> _EXERCISE INSTRUCTIONS_:
Write down exactly what lies from the line containing "[0:02.70-0:03.60]" to the end of the records, inclusive, and omit the pictures.

> _TASK MATERIAL_:

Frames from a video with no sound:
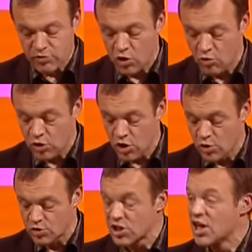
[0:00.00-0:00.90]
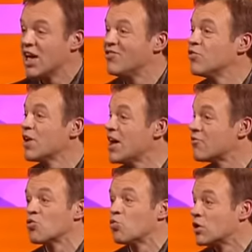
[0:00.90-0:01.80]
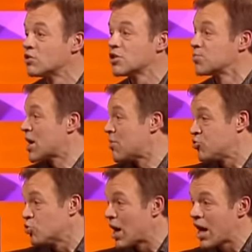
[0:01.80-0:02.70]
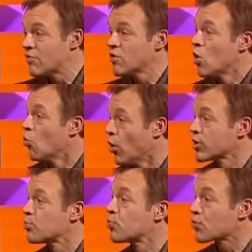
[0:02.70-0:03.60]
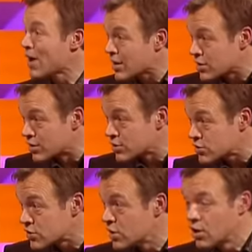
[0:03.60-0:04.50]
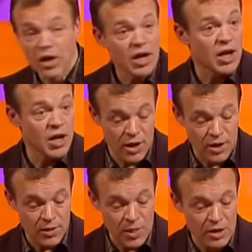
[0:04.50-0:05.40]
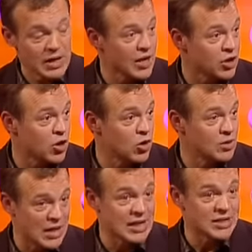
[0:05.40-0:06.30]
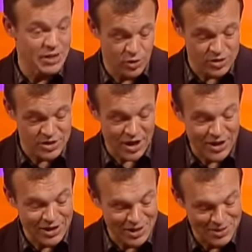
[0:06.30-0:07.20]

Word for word: of the Holy Ghost. If you've ever wondered, perhaps you have, what a pregnant Lego lady looks like,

> _EXERCISE OUTPUT_:
[0:02.70-0:03.60]
[0:03.60-0:04.50]
[0:04.50-0:05.40]
[0:05.40-0:06.30]
[0:06.30-0:07.20]

Word for word: of the Holy Ghost. If you've ever wondered, perhaps you have, what a pregnant Lego lady looks like,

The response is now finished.